# [Exercise aim]
Make an exact copy of the records that follow, with each picture omitted.

[Data records — start]

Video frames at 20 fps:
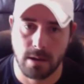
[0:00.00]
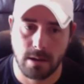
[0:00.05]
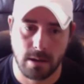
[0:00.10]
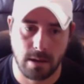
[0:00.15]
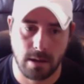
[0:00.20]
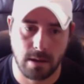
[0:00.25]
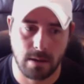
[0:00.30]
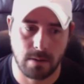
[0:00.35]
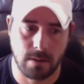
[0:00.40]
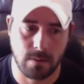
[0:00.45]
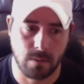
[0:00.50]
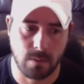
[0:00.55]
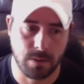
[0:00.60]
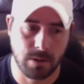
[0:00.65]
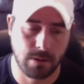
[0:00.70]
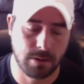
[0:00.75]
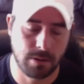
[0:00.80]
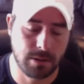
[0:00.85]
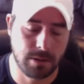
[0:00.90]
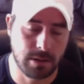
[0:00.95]
And we
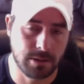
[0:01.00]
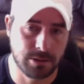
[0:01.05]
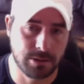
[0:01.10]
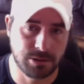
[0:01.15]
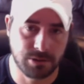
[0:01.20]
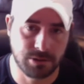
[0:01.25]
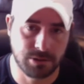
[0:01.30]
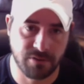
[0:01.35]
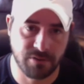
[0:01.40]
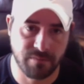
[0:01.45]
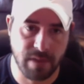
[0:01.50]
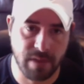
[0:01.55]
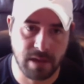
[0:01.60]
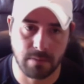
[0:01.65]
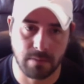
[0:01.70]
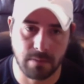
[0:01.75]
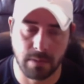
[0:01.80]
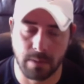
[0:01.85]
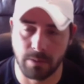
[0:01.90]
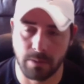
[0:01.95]
are in the industry of
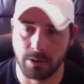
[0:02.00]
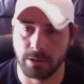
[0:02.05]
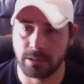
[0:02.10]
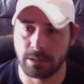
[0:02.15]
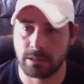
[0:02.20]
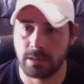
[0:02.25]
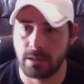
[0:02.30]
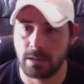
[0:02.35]
making memories.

[Data records — finish]

# [Answer]
Video frames at 20 fps:
[0:00.00]
[0:00.05]
[0:00.10]
[0:00.15]
[0:00.20]
[0:00.25]
[0:00.30]
[0:00.35]
[0:00.40]
[0:00.45]
[0:00.50]
[0:00.55]
[0:00.60]
[0:00.65]
[0:00.70]
[0:00.75]
[0:00.80]
[0:00.85]
[0:00.90]
[0:00.95]
And we
[0:01.00]
[0:01.05]
[0:01.10]
[0:01.15]
[0:01.20]
[0:01.25]
[0:01.30]
[0:01.35]
[0:01.40]
[0:01.45]
[0:01.50]
[0:01.55]
[0:01.60]
[0:01.65]
[0:01.70]
[0:01.75]
[0:01.80]
[0:01.85]
[0:01.90]
[0:01.95]
are in the industry of
[0:02.00]
[0:02.05]
[0:02.10]
[0:02.15]
[0:02.20]
[0:02.25]
[0:02.30]
[0:02.35]
making memories.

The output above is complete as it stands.